– Орхан сегодня соврал, – пожаловался Шевкет. – Оставил меня у мастера, а сам сбежал.
– Молчи! – Мама отвесила ему пощечину.
Ударила она не сильно, брат не заплакал, но надулся.
– Скорее бы вернулся отец! Он возьмет красную саблю дяди Хасана, мы уедем отсюда и снова будем жить у дяди.
– Молчи!
Мама вдруг так разозлилась, что схватила Шевкета за руку и потащила в чулан. Я пошел следом. Мама открыла дверь, увидела меня и сказала:
– Вдвоем будете здесь сидеть.
– Мама, я же ничего не сделал, – возразил я, но в чулан вошел.
Мама закрыла дверь. В чулане было не так уж темно: сквозь ставни окошка, выходившего к гранатовому дереву, пробивался слабый свет, но мне все равно стало страшно.
– Мама, открой, – заплакал я. – Мне холодно!
– Не реви, трус! – напустился на меня Шевкет. – Сейчас откроет.
Мама открыла дверь.
– Обещаете вести себя тихо, пока гость не уйдет? Хорошо, тогда сидите на кухне у очага, наверх не поднимайтесь.
– Нам там будет скучно, – насупился Шевкет. – Куда ушла Хайрийе?
– Все-то тебе надо знать.
В конюшне тихонько заржала лошадь, потом еще раз. Это был конь Кара, не дедушкин. Стало вдруг весело, как будто начинался ярмарочный день или праздник. Мама улыбнулась – так, словно хотела, чтобы мы улыбнулись тоже, подошла к конюшне, открыла дверь и произнесла:
– Тсс!
Потом вернулась и отвела нас в пропахшую маслом кухню, владение Хайрийе и мышей.
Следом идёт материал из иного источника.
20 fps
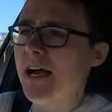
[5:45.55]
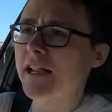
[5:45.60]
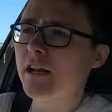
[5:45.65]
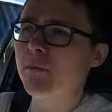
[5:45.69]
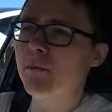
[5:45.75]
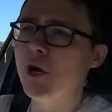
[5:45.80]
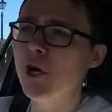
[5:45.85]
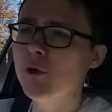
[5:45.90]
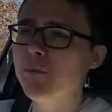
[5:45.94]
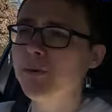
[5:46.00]

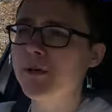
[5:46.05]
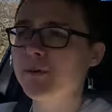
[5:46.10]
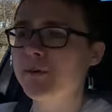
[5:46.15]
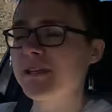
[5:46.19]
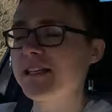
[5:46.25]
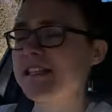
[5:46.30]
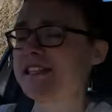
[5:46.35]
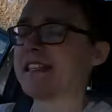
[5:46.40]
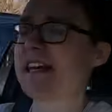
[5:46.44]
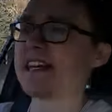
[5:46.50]
And I'm hoping
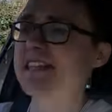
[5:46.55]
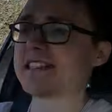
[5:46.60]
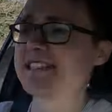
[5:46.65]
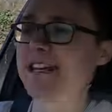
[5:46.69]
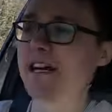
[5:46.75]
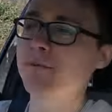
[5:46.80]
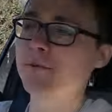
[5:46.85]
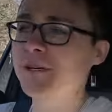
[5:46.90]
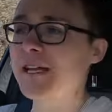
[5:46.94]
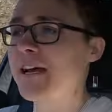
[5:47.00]
with these next
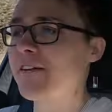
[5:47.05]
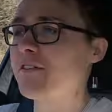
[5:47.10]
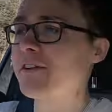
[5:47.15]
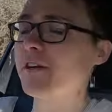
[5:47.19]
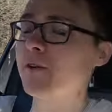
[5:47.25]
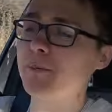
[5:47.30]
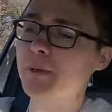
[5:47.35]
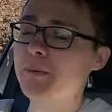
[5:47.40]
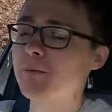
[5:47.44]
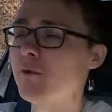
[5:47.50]
set, I'm going to have a
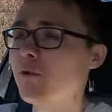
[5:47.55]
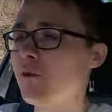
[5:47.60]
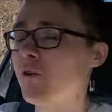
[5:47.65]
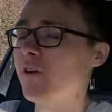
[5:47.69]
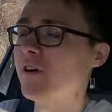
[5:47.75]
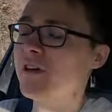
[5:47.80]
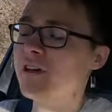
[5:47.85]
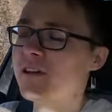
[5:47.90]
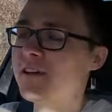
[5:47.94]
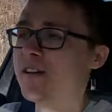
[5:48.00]
little bit
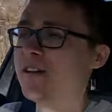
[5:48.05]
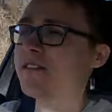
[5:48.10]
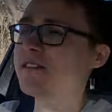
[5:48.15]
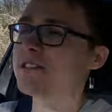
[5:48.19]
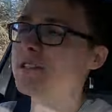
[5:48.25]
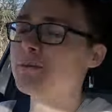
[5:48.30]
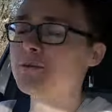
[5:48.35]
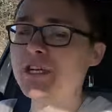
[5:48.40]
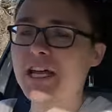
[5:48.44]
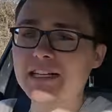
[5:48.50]
more
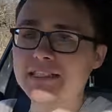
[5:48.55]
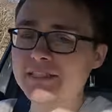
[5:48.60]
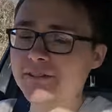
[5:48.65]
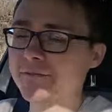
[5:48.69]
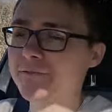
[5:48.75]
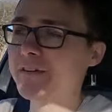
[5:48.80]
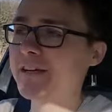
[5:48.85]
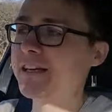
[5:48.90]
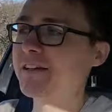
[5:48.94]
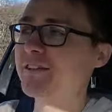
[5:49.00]

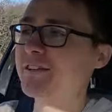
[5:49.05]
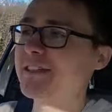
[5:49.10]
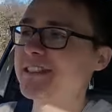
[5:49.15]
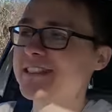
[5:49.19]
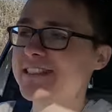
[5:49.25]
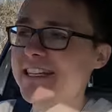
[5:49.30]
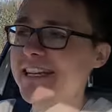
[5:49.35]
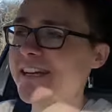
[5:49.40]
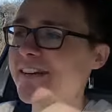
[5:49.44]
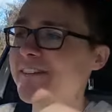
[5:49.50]
subjective feel on the
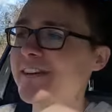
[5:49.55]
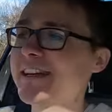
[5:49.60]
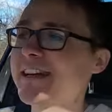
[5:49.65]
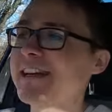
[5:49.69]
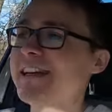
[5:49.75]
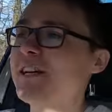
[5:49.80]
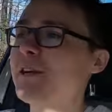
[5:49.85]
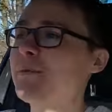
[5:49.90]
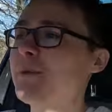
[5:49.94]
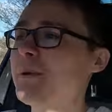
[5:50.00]

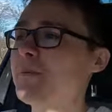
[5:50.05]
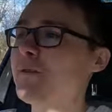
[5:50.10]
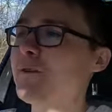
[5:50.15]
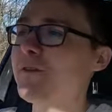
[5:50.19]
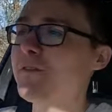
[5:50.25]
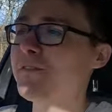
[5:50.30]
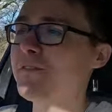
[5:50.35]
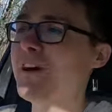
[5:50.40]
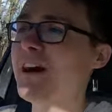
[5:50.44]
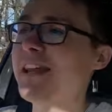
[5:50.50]
steering, a little bit
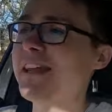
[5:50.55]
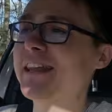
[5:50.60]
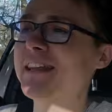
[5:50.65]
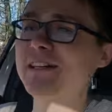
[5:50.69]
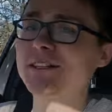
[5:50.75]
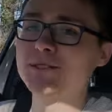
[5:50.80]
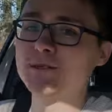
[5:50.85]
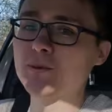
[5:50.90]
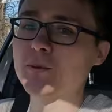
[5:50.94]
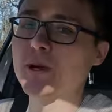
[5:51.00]
more fun
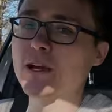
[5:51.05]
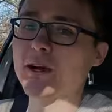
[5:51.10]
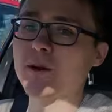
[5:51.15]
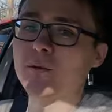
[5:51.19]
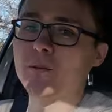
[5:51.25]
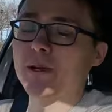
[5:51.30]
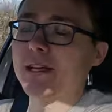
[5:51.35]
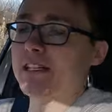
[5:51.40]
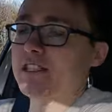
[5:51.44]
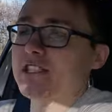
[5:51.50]
as
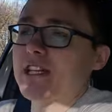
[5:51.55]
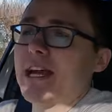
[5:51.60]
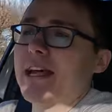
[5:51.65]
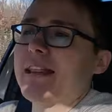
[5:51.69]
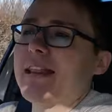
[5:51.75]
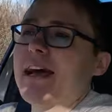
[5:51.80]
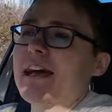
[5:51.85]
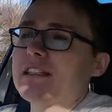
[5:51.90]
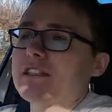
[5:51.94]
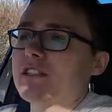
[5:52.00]
well, which,
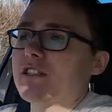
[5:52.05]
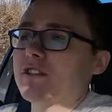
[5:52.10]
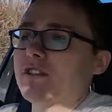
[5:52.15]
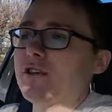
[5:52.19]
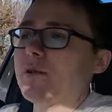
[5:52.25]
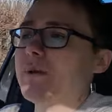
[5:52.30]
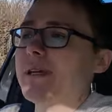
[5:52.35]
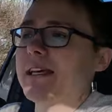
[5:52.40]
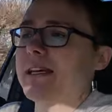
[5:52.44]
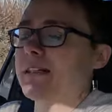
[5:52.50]
and that's
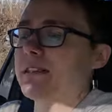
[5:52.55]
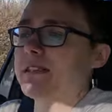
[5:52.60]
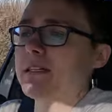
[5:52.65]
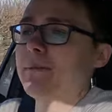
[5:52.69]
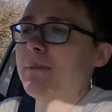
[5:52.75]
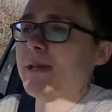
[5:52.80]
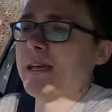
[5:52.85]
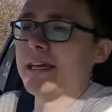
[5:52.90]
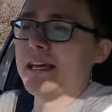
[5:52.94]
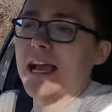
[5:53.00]
unique
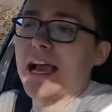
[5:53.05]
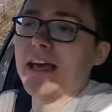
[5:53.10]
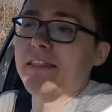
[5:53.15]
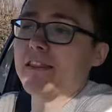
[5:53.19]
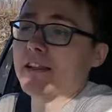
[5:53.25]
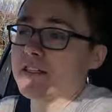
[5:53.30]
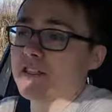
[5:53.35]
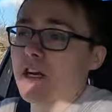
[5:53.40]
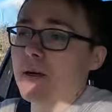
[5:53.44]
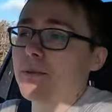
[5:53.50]
to me
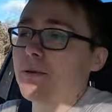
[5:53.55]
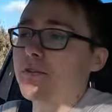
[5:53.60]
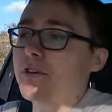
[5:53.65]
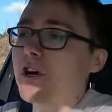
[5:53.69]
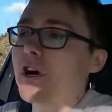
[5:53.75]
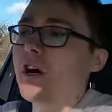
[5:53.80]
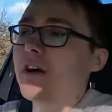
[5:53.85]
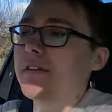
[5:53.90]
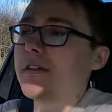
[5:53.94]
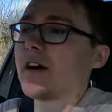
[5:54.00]
and the type of
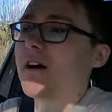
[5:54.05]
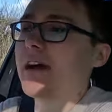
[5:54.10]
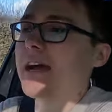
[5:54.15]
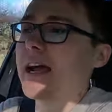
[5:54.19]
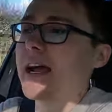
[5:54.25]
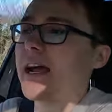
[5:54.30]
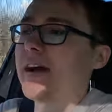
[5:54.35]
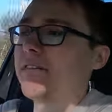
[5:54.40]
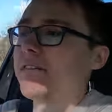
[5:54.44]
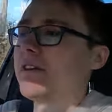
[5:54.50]
car that I
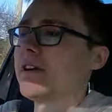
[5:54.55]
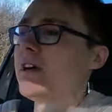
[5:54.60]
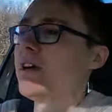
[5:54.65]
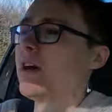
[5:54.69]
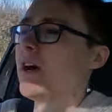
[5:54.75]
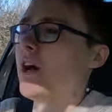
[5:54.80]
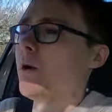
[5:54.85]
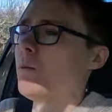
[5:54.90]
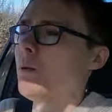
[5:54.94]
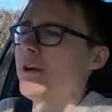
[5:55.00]
have.
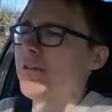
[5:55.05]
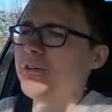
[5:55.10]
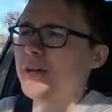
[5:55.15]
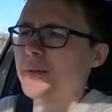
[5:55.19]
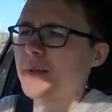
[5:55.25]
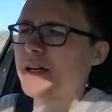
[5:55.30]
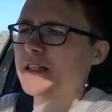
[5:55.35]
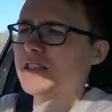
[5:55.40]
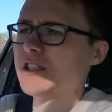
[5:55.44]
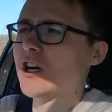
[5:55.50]
One
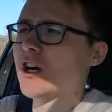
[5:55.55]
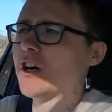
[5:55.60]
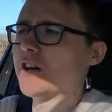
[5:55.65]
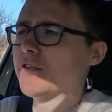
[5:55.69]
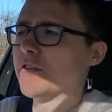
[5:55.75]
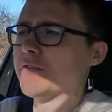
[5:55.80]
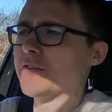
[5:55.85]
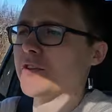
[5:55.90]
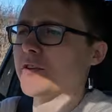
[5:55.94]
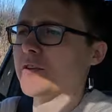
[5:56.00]
thing about
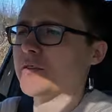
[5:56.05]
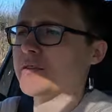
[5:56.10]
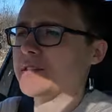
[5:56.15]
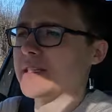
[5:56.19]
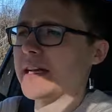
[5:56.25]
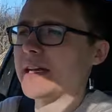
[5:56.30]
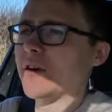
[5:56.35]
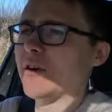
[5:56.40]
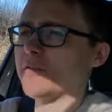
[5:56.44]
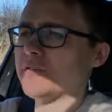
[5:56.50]
tyre reviews,
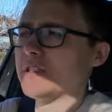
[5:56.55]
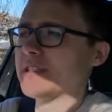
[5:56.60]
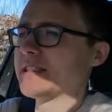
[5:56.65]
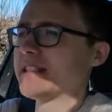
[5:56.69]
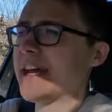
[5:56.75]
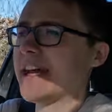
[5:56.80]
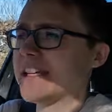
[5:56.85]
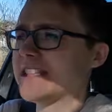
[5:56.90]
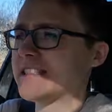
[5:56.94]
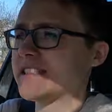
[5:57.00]
they often
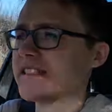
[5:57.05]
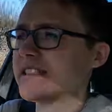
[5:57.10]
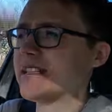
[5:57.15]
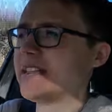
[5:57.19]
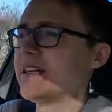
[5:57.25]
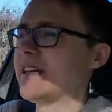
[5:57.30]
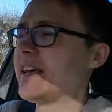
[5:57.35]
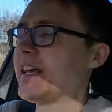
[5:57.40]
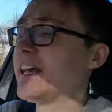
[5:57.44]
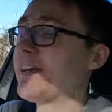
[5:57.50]
test,
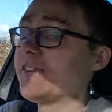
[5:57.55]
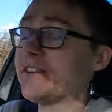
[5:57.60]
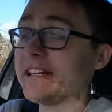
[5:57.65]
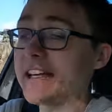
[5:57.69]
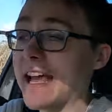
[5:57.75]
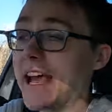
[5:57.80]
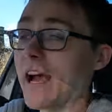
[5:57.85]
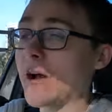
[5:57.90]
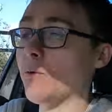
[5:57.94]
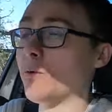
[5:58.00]

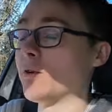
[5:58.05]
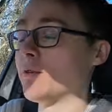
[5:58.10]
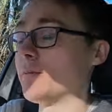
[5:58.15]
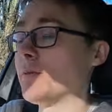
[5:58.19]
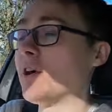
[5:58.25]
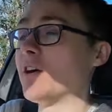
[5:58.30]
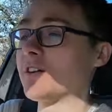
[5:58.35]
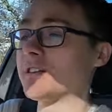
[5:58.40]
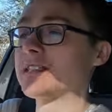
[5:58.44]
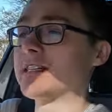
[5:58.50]
even now on
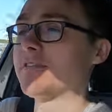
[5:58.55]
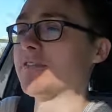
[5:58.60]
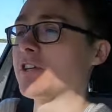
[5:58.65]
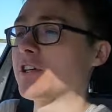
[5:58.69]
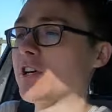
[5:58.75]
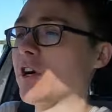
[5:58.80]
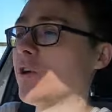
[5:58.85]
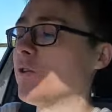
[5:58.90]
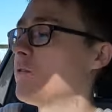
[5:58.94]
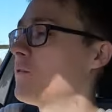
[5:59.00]
Mark
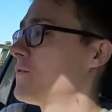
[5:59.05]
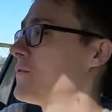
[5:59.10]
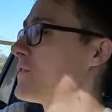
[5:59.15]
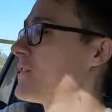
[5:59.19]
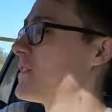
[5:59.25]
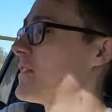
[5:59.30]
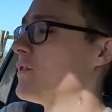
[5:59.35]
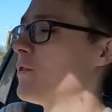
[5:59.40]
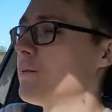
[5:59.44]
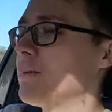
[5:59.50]
7
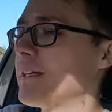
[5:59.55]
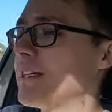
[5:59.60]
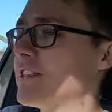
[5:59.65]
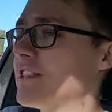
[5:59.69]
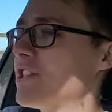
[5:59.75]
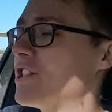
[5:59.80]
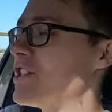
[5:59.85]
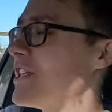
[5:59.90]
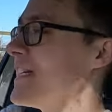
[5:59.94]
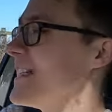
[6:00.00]
Golfs, normally it's the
– Смотрите никуда отсюда не выходите, пока гость не уйдет. И не ссорьтесь, а то он подумает, что вы избалованные, невоспитанные дети.
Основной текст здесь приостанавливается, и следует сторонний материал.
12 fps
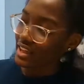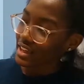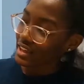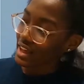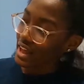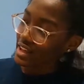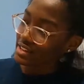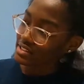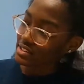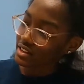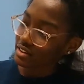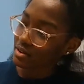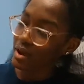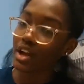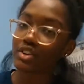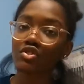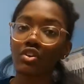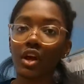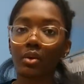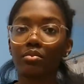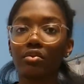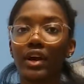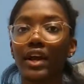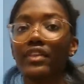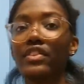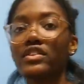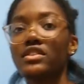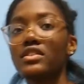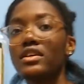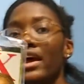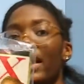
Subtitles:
King X Senegal Extra Long Braid. This is an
– Мама, – заторопился я, пока она еще не успела закрыть дверь. – Мама, послушай: они говорили, что кто-то убил одного из дедушкиных художников.
7. Меня зовут Кара
Едва увидев сына Шекюре, я понял, что многие годы память неправильно рисовала мне ее образ. У Орхана – и у Шекюре – черты лица тонкие, а подбородок длиннее, чем мне казалось. Стало быть, рот у моей возлюбленной должен быть меньше, а губы у́же, чем я представлял себе: за двенадцать лет странствий из города в город мое воображение увеличило рот Шекюре, губы стали пухлыми и блестящими, словно крупные вишни.
Будь у меня при себе портрет Шекюре, исполненный в манере итальянских мастеров, за все двенадцать лет ни разу я не почувствовал бы себя бесприютным и неприкаянным, не в силах вспомнить образ оставленной в Стамбуле любимой. Ведь если в сердце живет лицо возлюбленной, мир по-прежнему твой дом.
Когда я увидел сына Шекюре, поговорил с ним и поцеловал его в щеку, во мне тут же заворочалось беспокойство, вечный спутник несчастных людей, убийц и грешников. «Давай, иди и найди Шекюре», – подначивал меня внутренний голос.
На какое-то мгновение я подумал, что вот сейчас, ни слова не говоря Эниште, встану, выйду в коридор и буду открывать все двери – я успел краем глаза разобрать: пять их было, этих темных дверей, вместе с дверью на лестницу, – пока не найду Шекюре. Но однажды я уже поступил поспешно и необдуманно – и в итоге провел вдали от любимой двенадцать лет. Поэтому я тихо ждал и слушал Эниште, оглядывая подушки, на которых она наверняка не раз сидела, вещи, до которых она дотрагивается.
Эниште рассказал, что султан желает, чтобы книга была готова к тысячелетию Хиджры[29]. Повелителю вселенной угодно показать, что в тысячный год исламского календаря он сам и его держава могут пользоваться приемами европейцев не хуже, чем те. Поскольку одновременно художникам велено было изготовить «Сурнаме», они должны были по воле правителя работать не в суете дворцовой мастерской, а у себя по домам. О том, что они тайно ходят к Эниште, он, разумеется, знал.